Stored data
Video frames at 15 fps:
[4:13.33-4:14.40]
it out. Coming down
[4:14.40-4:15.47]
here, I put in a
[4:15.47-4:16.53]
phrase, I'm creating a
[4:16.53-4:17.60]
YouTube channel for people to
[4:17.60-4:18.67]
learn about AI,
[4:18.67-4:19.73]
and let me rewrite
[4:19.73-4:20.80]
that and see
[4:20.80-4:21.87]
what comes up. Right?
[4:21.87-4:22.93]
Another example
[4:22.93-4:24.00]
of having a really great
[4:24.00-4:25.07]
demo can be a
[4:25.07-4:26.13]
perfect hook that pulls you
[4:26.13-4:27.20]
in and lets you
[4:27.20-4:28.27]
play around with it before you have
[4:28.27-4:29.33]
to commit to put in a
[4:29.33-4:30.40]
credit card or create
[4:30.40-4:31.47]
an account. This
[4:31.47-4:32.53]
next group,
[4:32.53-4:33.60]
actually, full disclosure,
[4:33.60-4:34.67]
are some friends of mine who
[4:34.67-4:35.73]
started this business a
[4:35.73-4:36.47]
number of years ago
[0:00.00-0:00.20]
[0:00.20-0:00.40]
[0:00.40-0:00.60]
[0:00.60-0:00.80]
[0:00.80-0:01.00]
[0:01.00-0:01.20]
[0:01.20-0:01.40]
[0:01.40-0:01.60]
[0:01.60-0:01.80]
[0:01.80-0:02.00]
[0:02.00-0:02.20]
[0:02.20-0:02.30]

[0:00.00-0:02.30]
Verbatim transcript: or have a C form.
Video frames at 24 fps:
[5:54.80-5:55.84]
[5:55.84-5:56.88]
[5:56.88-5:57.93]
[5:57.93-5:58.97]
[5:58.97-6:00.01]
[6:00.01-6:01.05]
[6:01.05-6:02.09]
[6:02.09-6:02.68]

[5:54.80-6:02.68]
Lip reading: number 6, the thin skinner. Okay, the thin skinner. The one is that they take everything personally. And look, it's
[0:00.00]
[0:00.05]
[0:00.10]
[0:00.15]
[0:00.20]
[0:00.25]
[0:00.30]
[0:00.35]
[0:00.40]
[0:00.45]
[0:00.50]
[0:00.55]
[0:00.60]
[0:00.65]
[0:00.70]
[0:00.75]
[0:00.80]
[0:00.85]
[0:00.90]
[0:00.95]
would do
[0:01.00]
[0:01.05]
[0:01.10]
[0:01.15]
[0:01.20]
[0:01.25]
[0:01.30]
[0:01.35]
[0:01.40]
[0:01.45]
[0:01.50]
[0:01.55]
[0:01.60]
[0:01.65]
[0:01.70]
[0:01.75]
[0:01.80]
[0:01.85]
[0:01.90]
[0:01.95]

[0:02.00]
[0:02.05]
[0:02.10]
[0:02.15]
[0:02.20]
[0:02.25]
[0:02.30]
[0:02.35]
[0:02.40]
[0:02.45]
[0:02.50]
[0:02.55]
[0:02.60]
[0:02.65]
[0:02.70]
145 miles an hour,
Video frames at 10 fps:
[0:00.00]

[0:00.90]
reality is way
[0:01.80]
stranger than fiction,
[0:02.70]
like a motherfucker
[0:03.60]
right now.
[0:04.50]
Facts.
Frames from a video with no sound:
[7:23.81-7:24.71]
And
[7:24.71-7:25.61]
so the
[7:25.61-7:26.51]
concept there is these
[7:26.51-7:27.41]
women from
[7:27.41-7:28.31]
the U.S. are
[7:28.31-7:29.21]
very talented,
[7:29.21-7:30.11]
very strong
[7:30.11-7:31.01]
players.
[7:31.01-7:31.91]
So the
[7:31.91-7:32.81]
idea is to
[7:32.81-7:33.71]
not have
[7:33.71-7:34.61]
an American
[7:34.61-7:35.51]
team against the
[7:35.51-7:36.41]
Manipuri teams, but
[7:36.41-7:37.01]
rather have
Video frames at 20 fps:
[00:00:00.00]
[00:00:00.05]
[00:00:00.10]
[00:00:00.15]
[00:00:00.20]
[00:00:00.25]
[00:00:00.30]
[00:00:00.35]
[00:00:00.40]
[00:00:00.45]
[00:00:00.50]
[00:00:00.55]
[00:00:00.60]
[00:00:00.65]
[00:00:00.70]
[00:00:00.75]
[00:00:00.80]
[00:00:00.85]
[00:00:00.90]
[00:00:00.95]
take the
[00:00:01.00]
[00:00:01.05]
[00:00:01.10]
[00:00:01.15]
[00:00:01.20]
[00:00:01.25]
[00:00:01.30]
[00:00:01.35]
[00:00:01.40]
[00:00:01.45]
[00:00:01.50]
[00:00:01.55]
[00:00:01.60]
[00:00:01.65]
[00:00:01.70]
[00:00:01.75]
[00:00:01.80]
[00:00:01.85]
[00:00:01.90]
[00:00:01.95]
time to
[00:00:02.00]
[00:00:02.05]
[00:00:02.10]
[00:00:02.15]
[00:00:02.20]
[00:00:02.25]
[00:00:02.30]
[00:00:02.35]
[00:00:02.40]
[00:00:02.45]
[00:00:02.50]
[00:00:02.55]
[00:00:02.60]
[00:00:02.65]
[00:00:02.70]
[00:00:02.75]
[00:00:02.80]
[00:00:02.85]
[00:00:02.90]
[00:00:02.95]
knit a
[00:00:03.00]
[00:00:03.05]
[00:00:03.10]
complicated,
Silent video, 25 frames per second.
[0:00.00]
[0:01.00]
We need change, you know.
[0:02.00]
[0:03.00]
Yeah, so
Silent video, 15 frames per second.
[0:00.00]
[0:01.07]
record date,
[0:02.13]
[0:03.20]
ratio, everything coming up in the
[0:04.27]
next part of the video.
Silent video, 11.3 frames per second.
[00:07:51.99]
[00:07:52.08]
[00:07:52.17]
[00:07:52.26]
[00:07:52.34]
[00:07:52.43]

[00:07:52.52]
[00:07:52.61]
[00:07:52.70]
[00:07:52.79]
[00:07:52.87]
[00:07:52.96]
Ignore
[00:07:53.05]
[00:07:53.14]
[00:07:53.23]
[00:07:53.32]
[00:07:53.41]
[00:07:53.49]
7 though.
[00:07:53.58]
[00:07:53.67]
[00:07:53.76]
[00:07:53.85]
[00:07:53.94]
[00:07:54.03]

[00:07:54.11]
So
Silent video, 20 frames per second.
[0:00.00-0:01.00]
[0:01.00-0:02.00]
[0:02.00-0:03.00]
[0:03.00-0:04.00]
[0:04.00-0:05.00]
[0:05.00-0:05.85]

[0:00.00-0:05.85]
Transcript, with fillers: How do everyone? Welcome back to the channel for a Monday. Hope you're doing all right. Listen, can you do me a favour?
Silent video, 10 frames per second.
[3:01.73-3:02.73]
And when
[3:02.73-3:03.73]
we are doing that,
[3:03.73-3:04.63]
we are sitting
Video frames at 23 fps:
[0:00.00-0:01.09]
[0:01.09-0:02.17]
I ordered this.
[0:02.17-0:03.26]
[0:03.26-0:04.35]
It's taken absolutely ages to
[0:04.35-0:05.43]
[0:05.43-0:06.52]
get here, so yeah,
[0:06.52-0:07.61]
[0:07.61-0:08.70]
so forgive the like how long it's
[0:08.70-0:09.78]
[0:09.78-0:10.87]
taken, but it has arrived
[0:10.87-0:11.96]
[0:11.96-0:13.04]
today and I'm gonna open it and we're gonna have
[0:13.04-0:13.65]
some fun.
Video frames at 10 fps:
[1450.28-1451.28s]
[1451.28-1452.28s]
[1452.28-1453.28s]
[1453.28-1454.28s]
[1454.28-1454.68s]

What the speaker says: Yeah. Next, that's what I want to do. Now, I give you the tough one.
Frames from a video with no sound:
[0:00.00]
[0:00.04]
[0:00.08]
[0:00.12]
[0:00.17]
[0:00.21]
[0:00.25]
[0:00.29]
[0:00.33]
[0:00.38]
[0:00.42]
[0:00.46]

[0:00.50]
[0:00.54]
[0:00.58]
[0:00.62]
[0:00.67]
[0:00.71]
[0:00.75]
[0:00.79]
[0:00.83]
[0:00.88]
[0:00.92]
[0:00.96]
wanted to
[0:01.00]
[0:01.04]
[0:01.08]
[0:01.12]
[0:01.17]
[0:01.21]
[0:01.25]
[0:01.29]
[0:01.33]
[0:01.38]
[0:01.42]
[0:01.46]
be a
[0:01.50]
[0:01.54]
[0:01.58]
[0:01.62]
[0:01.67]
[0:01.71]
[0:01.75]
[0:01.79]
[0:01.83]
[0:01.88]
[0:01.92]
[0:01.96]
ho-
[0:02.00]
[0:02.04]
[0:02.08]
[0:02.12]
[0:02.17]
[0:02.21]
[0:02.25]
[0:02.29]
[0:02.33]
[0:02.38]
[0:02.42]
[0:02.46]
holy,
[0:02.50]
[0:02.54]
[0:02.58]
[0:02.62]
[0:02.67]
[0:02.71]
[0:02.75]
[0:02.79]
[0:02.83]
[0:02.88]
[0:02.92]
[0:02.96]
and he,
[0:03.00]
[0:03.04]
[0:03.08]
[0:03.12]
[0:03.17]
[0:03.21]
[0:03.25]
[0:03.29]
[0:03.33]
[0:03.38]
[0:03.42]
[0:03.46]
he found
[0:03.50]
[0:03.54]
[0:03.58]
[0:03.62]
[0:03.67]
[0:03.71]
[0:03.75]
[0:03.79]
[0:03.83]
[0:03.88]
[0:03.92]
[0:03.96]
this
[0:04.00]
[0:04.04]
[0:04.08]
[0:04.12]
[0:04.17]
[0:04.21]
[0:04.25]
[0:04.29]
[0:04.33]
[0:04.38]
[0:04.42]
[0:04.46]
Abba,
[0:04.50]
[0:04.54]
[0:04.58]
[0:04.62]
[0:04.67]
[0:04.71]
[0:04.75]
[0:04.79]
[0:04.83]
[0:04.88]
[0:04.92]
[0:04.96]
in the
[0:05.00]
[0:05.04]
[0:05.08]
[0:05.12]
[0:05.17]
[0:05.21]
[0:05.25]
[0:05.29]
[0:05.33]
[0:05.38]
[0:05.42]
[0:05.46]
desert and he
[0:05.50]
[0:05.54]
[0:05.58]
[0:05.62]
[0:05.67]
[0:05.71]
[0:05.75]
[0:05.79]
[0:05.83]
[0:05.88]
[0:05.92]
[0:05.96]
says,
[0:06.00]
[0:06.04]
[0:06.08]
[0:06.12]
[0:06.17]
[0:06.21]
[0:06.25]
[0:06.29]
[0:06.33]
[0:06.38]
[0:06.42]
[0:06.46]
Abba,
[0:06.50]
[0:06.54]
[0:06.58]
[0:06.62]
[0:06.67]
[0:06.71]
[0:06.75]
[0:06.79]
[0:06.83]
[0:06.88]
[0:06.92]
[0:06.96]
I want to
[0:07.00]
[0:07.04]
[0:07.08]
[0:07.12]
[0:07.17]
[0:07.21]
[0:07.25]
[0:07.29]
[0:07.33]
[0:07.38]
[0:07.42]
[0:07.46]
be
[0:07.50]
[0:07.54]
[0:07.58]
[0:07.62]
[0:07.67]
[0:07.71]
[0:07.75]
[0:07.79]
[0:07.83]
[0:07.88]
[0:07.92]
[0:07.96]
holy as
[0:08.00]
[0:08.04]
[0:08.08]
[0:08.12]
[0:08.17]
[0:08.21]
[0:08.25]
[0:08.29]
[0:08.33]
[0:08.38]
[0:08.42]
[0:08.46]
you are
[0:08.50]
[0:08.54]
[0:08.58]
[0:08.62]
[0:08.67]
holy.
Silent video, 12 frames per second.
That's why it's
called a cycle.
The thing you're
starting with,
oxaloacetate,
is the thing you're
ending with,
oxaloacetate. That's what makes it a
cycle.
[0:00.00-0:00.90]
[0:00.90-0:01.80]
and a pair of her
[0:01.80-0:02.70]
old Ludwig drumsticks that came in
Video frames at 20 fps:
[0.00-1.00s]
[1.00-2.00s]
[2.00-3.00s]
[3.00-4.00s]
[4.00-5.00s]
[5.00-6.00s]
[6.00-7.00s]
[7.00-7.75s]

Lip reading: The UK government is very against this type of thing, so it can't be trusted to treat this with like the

| Problem requirements |
Please write out exactly the lines from the start of the data through the line that contains "[5:54.80-5:55.84]", both ends included, and nothing else.

| Answer for this exercise |
Video frames at 15 fps:
[4:13.33-4:14.40]
it out. Coming down
[4:14.40-4:15.47]
here, I put in a
[4:15.47-4:16.53]
phrase, I'm creating a
[4:16.53-4:17.60]
YouTube channel for people to
[4:17.60-4:18.67]
learn about AI,
[4:18.67-4:19.73]
and let me rewrite
[4:19.73-4:20.80]
that and see
[4:20.80-4:21.87]
what comes up. Right?
[4:21.87-4:22.93]
Another example
[4:22.93-4:24.00]
of having a really great
[4:24.00-4:25.07]
demo can be a
[4:25.07-4:26.13]
perfect hook that pulls you
[4:26.13-4:27.20]
in and lets you
[4:27.20-4:28.27]
play around with it before you have
[4:28.27-4:29.33]
to commit to put in a
[4:29.33-4:30.40]
credit card or create
[4:30.40-4:31.47]
an account. This
[4:31.47-4:32.53]
next group,
[4:32.53-4:33.60]
actually, full disclosure,
[4:33.60-4:34.67]
are some friends of mine who
[4:34.67-4:35.73]
started this business a
[4:35.73-4:36.47]
number of years ago
[0:00.00-0:00.20]
[0:00.20-0:00.40]
[0:00.40-0:00.60]
[0:00.60-0:00.80]
[0:00.80-0:01.00]
[0:01.00-0:01.20]
[0:01.20-0:01.40]
[0:01.40-0:01.60]
[0:01.60-0:01.80]
[0:01.80-0:02.00]
[0:02.00-0:02.20]
[0:02.20-0:02.30]

[0:00.00-0:02.30]
Verbatim transcript: or have a C form.
Video frames at 24 fps:
[5:54.80-5:55.84]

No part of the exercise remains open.